TASK TO COMPLETE: Your output must reproduce all the records below precisely and contain no pictures.

··········

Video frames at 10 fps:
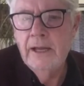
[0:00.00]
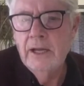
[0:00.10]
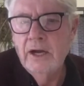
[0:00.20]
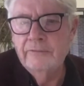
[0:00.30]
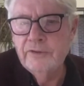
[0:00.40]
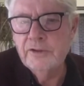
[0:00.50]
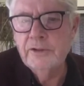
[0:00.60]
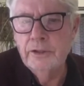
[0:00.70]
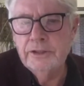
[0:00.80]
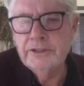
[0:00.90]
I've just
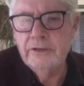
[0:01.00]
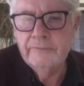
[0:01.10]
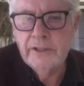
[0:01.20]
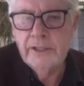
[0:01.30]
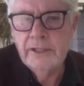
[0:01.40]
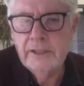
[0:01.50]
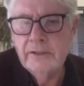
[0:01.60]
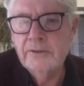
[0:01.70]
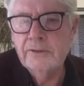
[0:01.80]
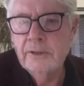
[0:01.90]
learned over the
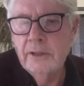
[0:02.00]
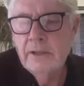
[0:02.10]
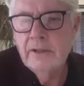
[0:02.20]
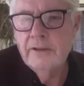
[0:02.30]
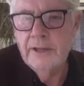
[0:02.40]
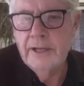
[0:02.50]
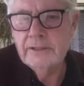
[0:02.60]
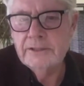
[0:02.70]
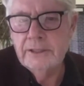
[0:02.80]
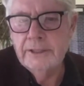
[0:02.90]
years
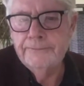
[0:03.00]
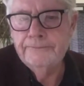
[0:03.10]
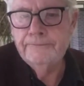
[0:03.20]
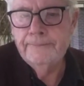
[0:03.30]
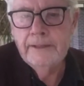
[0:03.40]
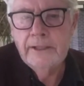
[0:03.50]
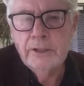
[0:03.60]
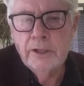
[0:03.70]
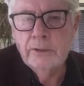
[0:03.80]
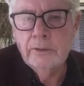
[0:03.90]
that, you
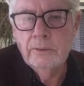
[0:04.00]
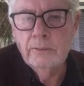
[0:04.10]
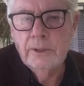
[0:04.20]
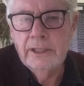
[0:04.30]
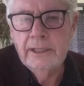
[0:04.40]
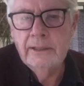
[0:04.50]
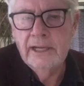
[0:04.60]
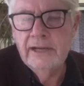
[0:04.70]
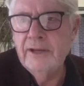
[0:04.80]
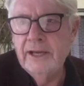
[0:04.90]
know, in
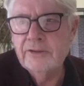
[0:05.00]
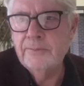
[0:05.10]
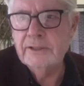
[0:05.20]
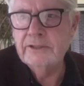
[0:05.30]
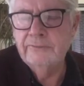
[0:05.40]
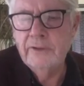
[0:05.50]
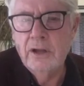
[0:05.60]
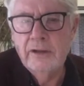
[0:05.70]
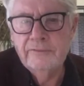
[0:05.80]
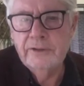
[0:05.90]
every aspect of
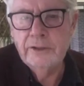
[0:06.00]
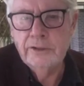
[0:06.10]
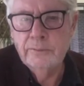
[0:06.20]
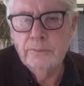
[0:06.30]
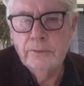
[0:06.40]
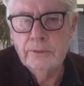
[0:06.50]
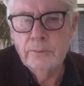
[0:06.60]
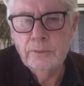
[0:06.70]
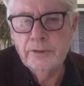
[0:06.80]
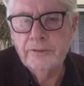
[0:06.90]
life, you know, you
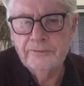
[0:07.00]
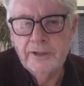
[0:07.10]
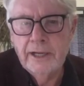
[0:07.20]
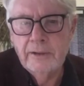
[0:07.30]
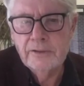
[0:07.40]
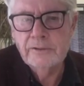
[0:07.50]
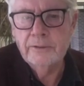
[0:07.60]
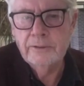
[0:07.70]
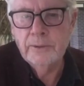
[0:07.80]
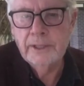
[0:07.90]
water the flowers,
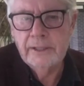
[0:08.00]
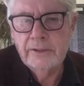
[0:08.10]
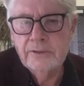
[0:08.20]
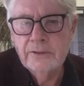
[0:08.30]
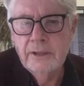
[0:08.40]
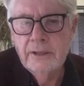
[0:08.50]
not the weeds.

··········

RESULT OF THE EXERCISE:
Video frames at 10 fps:
[0:00.00]
[0:00.10]
[0:00.20]
[0:00.30]
[0:00.40]
[0:00.50]
[0:00.60]
[0:00.70]
[0:00.80]
[0:00.90]
I've just
[0:01.00]
[0:01.10]
[0:01.20]
[0:01.30]
[0:01.40]
[0:01.50]
[0:01.60]
[0:01.70]
[0:01.80]
[0:01.90]
learned over the
[0:02.00]
[0:02.10]
[0:02.20]
[0:02.30]
[0:02.40]
[0:02.50]
[0:02.60]
[0:02.70]
[0:02.80]
[0:02.90]
years
[0:03.00]
[0:03.10]
[0:03.20]
[0:03.30]
[0:03.40]
[0:03.50]
[0:03.60]
[0:03.70]
[0:03.80]
[0:03.90]
that, you
[0:04.00]
[0:04.10]
[0:04.20]
[0:04.30]
[0:04.40]
[0:04.50]
[0:04.60]
[0:04.70]
[0:04.80]
[0:04.90]
know, in
[0:05.00]
[0:05.10]
[0:05.20]
[0:05.30]
[0:05.40]
[0:05.50]
[0:05.60]
[0:05.70]
[0:05.80]
[0:05.90]
every aspect of
[0:06.00]
[0:06.10]
[0:06.20]
[0:06.30]
[0:06.40]
[0:06.50]
[0:06.60]
[0:06.70]
[0:06.80]
[0:06.90]
life, you know, you
[0:07.00]
[0:07.10]
[0:07.20]
[0:07.30]
[0:07.40]
[0:07.50]
[0:07.60]
[0:07.70]
[0:07.80]
[0:07.90]
water the flowers,
[0:08.00]
[0:08.10]
[0:08.20]
[0:08.30]
[0:08.40]
[0:08.50]
not the weeds.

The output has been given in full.